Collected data
========
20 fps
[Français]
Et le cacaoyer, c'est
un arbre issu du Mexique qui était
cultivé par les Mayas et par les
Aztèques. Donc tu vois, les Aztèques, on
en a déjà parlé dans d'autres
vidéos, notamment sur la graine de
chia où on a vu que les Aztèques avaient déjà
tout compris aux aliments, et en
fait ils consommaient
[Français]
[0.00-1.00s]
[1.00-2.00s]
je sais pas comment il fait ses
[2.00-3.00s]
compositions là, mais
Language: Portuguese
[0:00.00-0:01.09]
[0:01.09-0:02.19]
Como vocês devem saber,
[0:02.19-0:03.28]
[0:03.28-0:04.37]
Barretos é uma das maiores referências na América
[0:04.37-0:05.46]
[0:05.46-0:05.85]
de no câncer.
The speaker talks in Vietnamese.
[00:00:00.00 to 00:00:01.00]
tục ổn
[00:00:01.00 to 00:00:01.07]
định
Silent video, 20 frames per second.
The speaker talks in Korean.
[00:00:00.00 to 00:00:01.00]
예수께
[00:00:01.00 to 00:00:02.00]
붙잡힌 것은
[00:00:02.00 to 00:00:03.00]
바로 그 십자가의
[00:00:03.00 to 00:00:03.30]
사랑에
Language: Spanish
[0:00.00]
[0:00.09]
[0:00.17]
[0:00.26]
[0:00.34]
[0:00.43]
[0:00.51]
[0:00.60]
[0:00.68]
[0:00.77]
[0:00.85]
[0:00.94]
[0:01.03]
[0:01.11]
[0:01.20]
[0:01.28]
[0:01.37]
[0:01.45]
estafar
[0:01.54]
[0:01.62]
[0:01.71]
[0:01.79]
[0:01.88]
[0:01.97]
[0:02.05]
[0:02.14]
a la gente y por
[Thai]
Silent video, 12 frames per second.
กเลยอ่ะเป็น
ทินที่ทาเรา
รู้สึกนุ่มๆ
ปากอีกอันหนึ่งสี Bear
========
Problem: Reproduce all of the data exactly as given.

Response:
20 fps
[Français]
Et le cacaoyer, c'est
un arbre issu du Mexique qui était
cultivé par les Mayas et par les
Aztèques. Donc tu vois, les Aztèques, on
en a déjà parlé dans d'autres
vidéos, notamment sur la graine de
chia où on a vu que les Aztèques avaient déjà
tout compris aux aliments, et en
fait ils consommaient
[Français]
[0.00-1.00s]
[1.00-2.00s]
je sais pas comment il fait ses
[2.00-3.00s]
compositions là, mais
Language: Portuguese
[0:00.00-0:01.09]
[0:01.09-0:02.19]
Como vocês devem saber,
[0:02.19-0:03.28]
[0:03.28-0:04.37]
Barretos é uma das maiores referências na América
[0:04.37-0:05.46]
[0:05.46-0:05.85]
de no câncer.
The speaker talks in Vietnamese.
[00:00:00.00 to 00:00:01.00]
tục ổn
[00:00:01.00 to 00:00:01.07]
định
Silent video, 20 frames per second.
The speaker talks in Korean.
[00:00:00.00 to 00:00:01.00]
예수께
[00:00:01.00 to 00:00:02.00]
붙잡힌 것은
[00:00:02.00 to 00:00:03.00]
바로 그 십자가의
[00:00:03.00 to 00:00:03.30]
사랑에
Language: Spanish
[0:00.00]
[0:00.09]
[0:00.17]
[0:00.26]
[0:00.34]
[0:00.43]
[0:00.51]
[0:00.60]
[0:00.68]
[0:00.77]
[0:00.85]
[0:00.94]
[0:01.03]
[0:01.11]
[0:01.20]
[0:01.28]
[0:01.37]
[0:01.45]
estafar
[0:01.54]
[0:01.62]
[0:01.71]
[0:01.79]
[0:01.88]
[0:01.97]
[0:02.05]
[0:02.14]
a la gente y por
[Thai]
Silent video, 12 frames per second.
กเลยอ่ะเป็น
ทินที่ทาเรา
รู้สึกนุ่มๆ
ปากอีกอันหนึ่งสี Bear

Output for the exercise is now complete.